%%

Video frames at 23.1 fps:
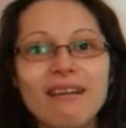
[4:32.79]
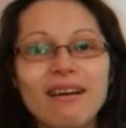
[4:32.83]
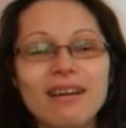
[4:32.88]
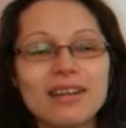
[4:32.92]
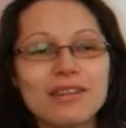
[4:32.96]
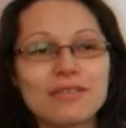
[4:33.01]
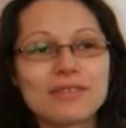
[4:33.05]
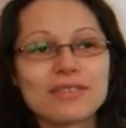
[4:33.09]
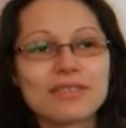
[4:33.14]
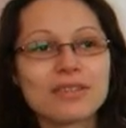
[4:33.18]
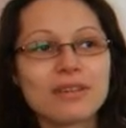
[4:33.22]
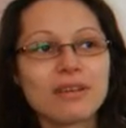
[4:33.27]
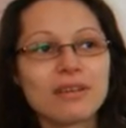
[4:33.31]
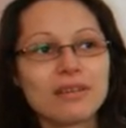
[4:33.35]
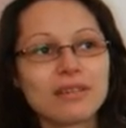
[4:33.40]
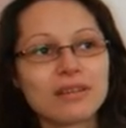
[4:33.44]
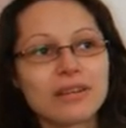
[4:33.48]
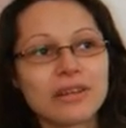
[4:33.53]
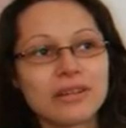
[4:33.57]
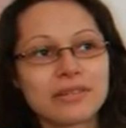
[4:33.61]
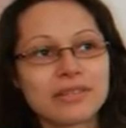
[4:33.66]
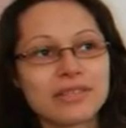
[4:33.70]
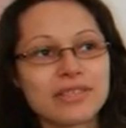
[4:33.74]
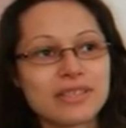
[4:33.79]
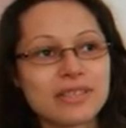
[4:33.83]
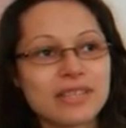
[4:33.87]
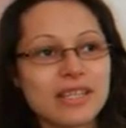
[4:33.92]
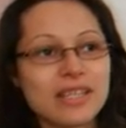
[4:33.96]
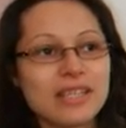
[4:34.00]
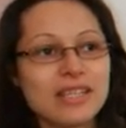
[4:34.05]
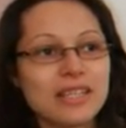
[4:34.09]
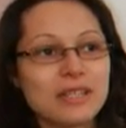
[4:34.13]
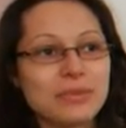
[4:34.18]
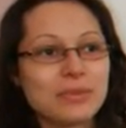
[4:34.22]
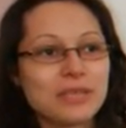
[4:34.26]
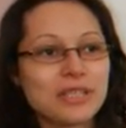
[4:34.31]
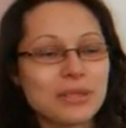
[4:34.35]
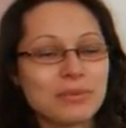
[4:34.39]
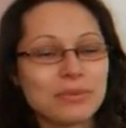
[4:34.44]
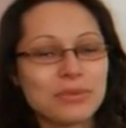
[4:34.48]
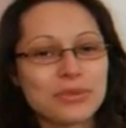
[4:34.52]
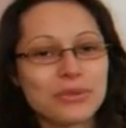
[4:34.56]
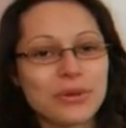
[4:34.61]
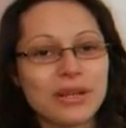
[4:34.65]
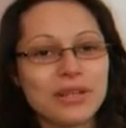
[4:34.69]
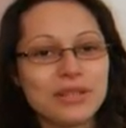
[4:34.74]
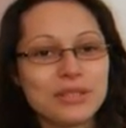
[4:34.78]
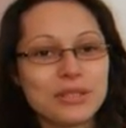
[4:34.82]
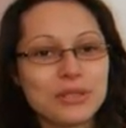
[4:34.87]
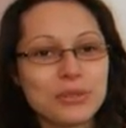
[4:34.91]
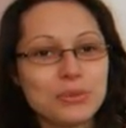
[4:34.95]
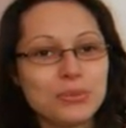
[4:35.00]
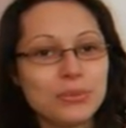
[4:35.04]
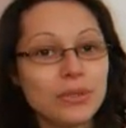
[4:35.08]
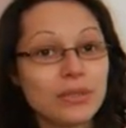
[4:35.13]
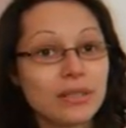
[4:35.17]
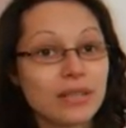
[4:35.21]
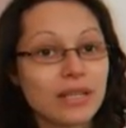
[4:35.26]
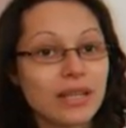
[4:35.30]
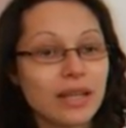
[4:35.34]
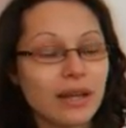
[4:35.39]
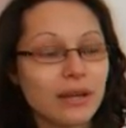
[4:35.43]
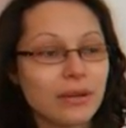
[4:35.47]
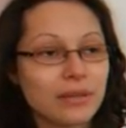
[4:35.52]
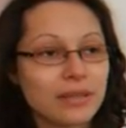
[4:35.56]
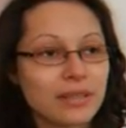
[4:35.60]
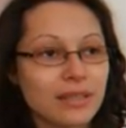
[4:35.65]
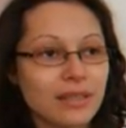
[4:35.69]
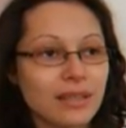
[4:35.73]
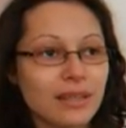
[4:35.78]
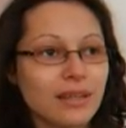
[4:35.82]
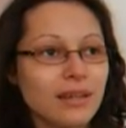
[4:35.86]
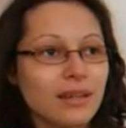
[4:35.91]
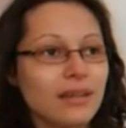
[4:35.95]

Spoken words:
And I've also got a concertina, which I'm trying to work out.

%%

- **DIRECTIONS FOR THIS TASK**
Your output must match the records word for word, apart from the images, which are left out.

- **TASK ANSWER**
Video frames at 23.1 fps:
[4:32.79]
[4:32.83]
[4:32.88]
[4:32.92]
[4:32.96]
[4:33.01]
[4:33.05]
[4:33.09]
[4:33.14]
[4:33.18]
[4:33.22]
[4:33.27]
[4:33.31]
[4:33.35]
[4:33.40]
[4:33.44]
[4:33.48]
[4:33.53]
[4:33.57]
[4:33.61]
[4:33.66]
[4:33.70]
[4:33.74]
[4:33.79]
[4:33.83]
[4:33.87]
[4:33.92]
[4:33.96]
[4:34.00]
[4:34.05]
[4:34.09]
[4:34.13]
[4:34.18]
[4:34.22]
[4:34.26]
[4:34.31]
[4:34.35]
[4:34.39]
[4:34.44]
[4:34.48]
[4:34.52]
[4:34.56]
[4:34.61]
[4:34.65]
[4:34.69]
[4:34.74]
[4:34.78]
[4:34.82]
[4:34.87]
[4:34.91]
[4:34.95]
[4:35.00]
[4:35.04]
[4:35.08]
[4:35.13]
[4:35.17]
[4:35.21]
[4:35.26]
[4:35.30]
[4:35.34]
[4:35.39]
[4:35.43]
[4:35.47]
[4:35.52]
[4:35.56]
[4:35.60]
[4:35.65]
[4:35.69]
[4:35.73]
[4:35.78]
[4:35.82]
[4:35.86]
[4:35.91]
[4:35.95]

Spoken words:
And I've also got a concertina, which I'm trying to work out.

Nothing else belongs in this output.